When I entered my room, the phone was ringing. I skirted around the bed and fumbled for the receiver on the nightstand. “Hello?”

“Finally! I’ve been calling all afternoon.”

“Kristen?”

She snorted. “Who else would it be? Why haven’t you answered your phone?”

I grabbed my cell. Four missed calls. “Sorry. I muted my phone.”

Kristen laughed. “Painting went that well? Tell me, is Carlos—”

“James?” I finished for her. “Yes, he is. Thomas is responsible.”

She drew in a sharp breath and swore. I tucked the phone on my shoulder and rubbed my arms. My flesh was goosepimply. I thought of the times Thomas had called, or ordered coffee at the café. How he’d asked about my day. Perfect, normal conversation, when all the while he’d been lying to everyone, including James. Bile knotted in my stomach.

“I’m speechless,” Kristen said. “No wonder Thomas was being nosey.”

“Imelda said—”

“Who’s Imelda?” She made an impatient noise. “Start at the beginning. Tell me everything.”

So I did.

“How does Ian feel about this?” she asked when I finished.

I chewed my thumbnail.

“What aren’t you telling me?”

“I slept with him.”

“Who?” She gasped. “Ian?” When I didn’t reply fast enough for her, she laughed, low and wicked. “You’re fucked.”

“Tell me something I don’t know,” I said, working another nail.

“He’s a great guy. He cares about you, and I’m willing to bet he loves you.”

“He does,” I admitted.

“He told you?” she asked, shocked. “Don’t hurt him.”

“Too late for that.”

She made a sound of disappointment. “Do you want my advice?”

“Doesn’t matter. You’ll give it to me anyway.”

“Seriously, Aimee, listen to me,” she implored. “I know you’ve had your heart set on finding James, but Ian may be right. James’s identity may never come back. You need to prepare for the worst.”

“Am I supposed to give up on him? I just found him. I have to help him remember.”

“Your flight leaves in two days. How do you expect to help him in forty-eight hours?” I chewed my lower lip and she swore at my silence. “You don’t plan to stay there, do you? What about your café? Your family? Me!” she exclaimed. “We’re all here.”

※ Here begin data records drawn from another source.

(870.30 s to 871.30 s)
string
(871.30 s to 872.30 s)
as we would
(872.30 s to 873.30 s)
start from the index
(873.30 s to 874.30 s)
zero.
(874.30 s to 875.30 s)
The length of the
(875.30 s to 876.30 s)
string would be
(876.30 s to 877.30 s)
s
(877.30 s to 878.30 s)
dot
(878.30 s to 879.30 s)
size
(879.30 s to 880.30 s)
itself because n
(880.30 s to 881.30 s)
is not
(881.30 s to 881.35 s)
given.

“James is here.” I tugged my hair, twisting the locks around my fingers. Now that I knew he’d been the victim of an elaborate scheme I couldn’t leave him behind. I had to help. “Imelda has offered me a room for as long as I need.”

“Aimee . . . ,” Kristen pleaded. “Is this really what you want to do?”

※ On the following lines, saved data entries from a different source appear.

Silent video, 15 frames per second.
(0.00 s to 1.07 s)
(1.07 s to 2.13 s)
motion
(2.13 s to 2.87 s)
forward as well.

“If you thought Nick had died only to learn he was alive and didn’t remember a single minute of your life together, could you walk away from him?”

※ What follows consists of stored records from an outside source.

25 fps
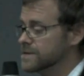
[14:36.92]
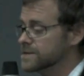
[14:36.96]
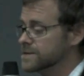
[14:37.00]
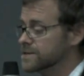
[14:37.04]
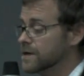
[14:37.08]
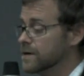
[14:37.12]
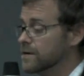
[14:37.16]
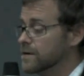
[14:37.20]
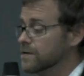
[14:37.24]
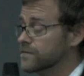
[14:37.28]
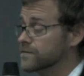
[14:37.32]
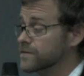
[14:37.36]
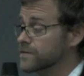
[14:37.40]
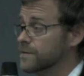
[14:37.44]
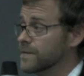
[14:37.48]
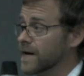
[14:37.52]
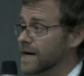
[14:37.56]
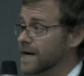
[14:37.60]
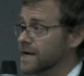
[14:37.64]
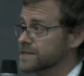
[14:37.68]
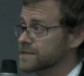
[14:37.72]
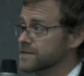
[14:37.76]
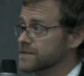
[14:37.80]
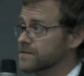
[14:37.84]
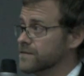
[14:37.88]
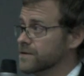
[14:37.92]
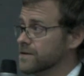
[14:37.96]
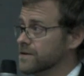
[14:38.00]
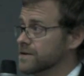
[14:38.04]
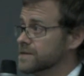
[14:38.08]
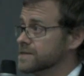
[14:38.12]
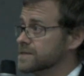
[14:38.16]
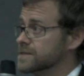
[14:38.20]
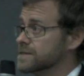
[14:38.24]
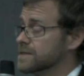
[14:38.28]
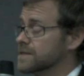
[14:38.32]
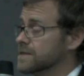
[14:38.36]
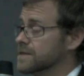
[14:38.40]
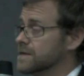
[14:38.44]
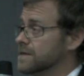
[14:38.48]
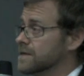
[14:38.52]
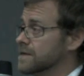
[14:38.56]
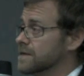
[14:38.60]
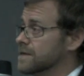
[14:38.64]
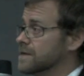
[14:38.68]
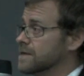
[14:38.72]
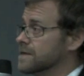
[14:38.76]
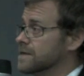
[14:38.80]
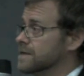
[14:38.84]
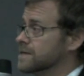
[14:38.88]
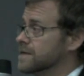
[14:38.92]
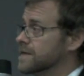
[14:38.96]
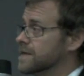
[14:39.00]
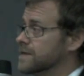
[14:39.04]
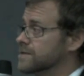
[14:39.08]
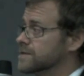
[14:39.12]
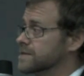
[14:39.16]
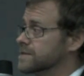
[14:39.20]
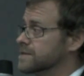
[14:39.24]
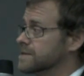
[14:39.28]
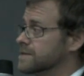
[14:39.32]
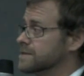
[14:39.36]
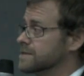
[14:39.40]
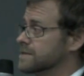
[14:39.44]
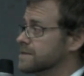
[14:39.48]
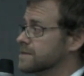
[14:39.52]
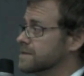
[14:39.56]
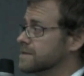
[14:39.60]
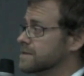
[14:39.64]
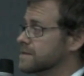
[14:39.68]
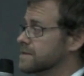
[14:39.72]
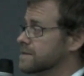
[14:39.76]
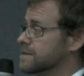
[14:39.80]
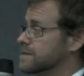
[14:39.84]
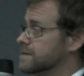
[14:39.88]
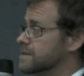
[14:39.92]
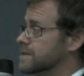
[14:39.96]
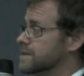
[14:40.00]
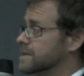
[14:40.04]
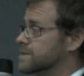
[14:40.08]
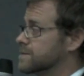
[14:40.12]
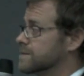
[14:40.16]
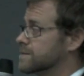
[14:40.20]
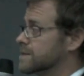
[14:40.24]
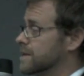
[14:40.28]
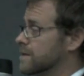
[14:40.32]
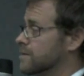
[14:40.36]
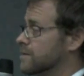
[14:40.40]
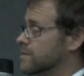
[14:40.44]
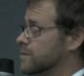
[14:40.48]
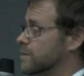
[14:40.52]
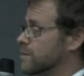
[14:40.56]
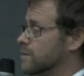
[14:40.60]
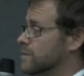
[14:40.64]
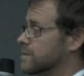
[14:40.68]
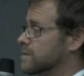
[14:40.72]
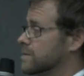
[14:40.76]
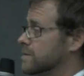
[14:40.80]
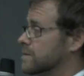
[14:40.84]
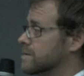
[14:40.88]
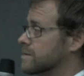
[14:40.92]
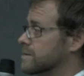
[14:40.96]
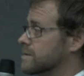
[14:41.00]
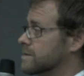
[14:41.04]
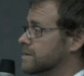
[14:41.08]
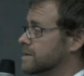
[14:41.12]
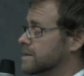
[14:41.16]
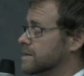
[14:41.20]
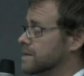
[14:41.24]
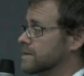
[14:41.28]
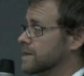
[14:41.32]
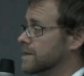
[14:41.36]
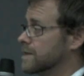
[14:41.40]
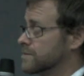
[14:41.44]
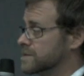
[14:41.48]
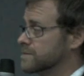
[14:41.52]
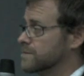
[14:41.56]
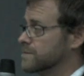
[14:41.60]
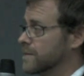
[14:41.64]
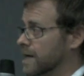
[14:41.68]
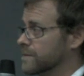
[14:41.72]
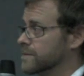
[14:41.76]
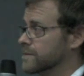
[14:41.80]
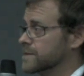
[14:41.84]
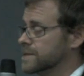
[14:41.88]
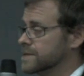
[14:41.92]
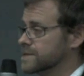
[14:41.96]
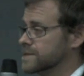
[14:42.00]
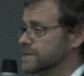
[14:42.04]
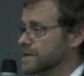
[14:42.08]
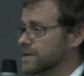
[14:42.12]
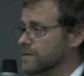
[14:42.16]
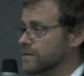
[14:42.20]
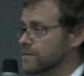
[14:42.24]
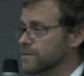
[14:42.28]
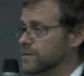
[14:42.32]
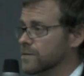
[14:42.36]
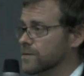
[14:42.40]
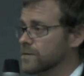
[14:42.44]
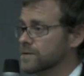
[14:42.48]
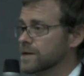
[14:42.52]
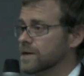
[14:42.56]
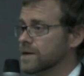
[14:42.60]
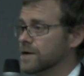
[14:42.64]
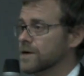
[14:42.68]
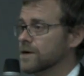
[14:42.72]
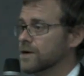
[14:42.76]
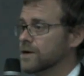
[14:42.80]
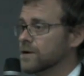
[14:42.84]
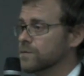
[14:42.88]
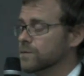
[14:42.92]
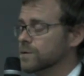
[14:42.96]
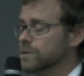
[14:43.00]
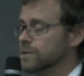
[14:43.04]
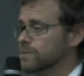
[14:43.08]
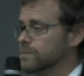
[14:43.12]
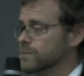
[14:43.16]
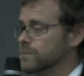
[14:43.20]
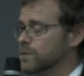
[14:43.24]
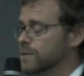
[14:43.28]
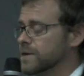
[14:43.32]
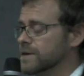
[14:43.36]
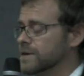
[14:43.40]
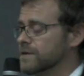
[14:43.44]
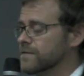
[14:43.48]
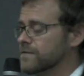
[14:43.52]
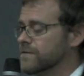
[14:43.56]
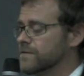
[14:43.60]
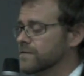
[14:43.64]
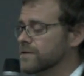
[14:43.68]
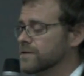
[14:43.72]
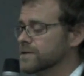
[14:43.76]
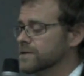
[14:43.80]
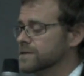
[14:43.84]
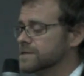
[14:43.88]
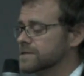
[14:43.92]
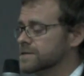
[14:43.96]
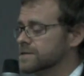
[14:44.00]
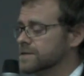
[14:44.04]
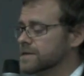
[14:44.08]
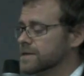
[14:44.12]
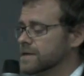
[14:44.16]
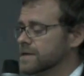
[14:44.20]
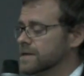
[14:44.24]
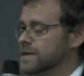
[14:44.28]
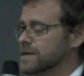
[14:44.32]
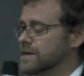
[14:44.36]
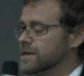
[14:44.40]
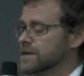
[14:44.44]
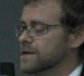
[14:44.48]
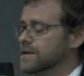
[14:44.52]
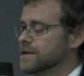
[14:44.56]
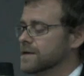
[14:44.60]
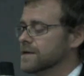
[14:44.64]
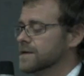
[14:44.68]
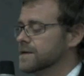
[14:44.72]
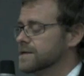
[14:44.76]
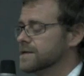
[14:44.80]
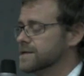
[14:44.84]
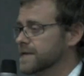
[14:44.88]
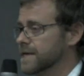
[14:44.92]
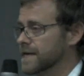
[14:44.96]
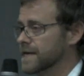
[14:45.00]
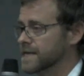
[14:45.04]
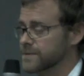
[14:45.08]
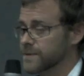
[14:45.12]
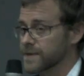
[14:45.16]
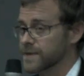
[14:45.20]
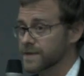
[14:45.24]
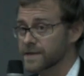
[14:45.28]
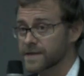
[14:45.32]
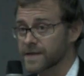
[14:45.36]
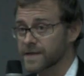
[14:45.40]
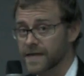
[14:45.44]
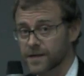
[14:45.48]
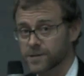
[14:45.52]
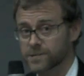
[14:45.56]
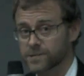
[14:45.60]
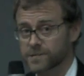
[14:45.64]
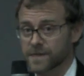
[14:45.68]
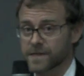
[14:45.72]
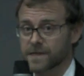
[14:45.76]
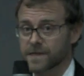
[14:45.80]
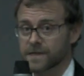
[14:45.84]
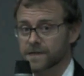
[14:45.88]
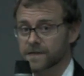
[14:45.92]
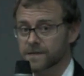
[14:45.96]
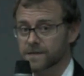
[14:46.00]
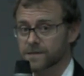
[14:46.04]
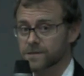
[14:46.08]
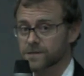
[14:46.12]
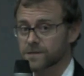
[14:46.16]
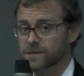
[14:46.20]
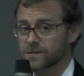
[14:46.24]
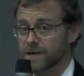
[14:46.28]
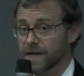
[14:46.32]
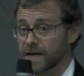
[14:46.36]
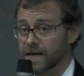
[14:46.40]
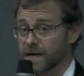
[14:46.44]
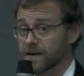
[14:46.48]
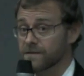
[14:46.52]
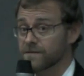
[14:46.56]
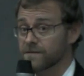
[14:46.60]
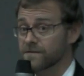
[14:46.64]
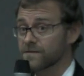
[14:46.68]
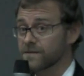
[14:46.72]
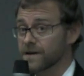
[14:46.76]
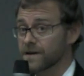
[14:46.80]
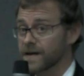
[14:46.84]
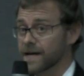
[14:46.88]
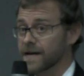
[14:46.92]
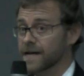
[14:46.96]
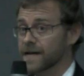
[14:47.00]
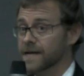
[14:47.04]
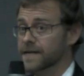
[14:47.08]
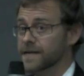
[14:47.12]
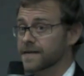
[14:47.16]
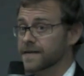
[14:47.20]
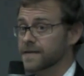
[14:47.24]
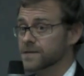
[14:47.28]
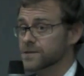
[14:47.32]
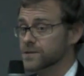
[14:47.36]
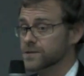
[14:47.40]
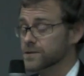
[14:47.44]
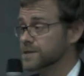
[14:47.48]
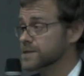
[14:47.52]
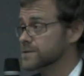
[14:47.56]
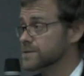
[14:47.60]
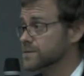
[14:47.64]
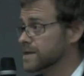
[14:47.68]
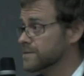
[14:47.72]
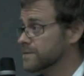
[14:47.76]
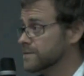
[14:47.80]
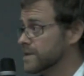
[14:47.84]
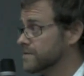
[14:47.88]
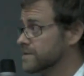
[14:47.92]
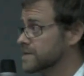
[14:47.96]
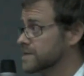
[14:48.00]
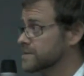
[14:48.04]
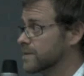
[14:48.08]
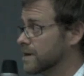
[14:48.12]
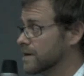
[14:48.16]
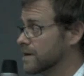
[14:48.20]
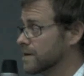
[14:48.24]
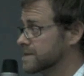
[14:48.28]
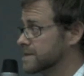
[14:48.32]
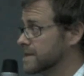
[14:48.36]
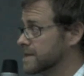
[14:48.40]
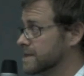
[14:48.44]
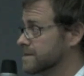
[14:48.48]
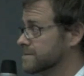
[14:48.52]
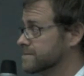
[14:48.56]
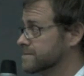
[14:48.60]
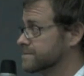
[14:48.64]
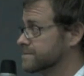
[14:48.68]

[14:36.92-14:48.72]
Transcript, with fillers: So from March the 1st, Nelson District Health Board, Nelson Marlborough District Health Board, will, will be the first DHB in the country to have a sugar sweetened beverage policy.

“Probably not,” she said after a moment. “No, I couldn’t.”

“Do you see why I have to stay and try to help him?”

“I think I understand why you want to, but you can’t force Carlos to be someone he’s not. Don’t do to him what James’s parents had done his entire life. You and James belonged together, but you and Carlos are a whole different story. Figure out what you want before you approach him,” she advised. “He may not give up his life in Mexico. So, while you’re trying to convince him he’s better off in California, you risk losing a man who loves you.”

I was slowly accepting I had already lost Ian. I ached for him and James. But James needed me more.

I said good-bye to Kristen and hung up the phone. A knock sounded and I tensed. Ian. He wanted to talk, and it wasn’t fair of me to avoid him any longer.

I went to answer the door, glancing through the peephole, and abruptly released the knob as though it singed my skin. Ian wasn’t on the other side. It was Carlos.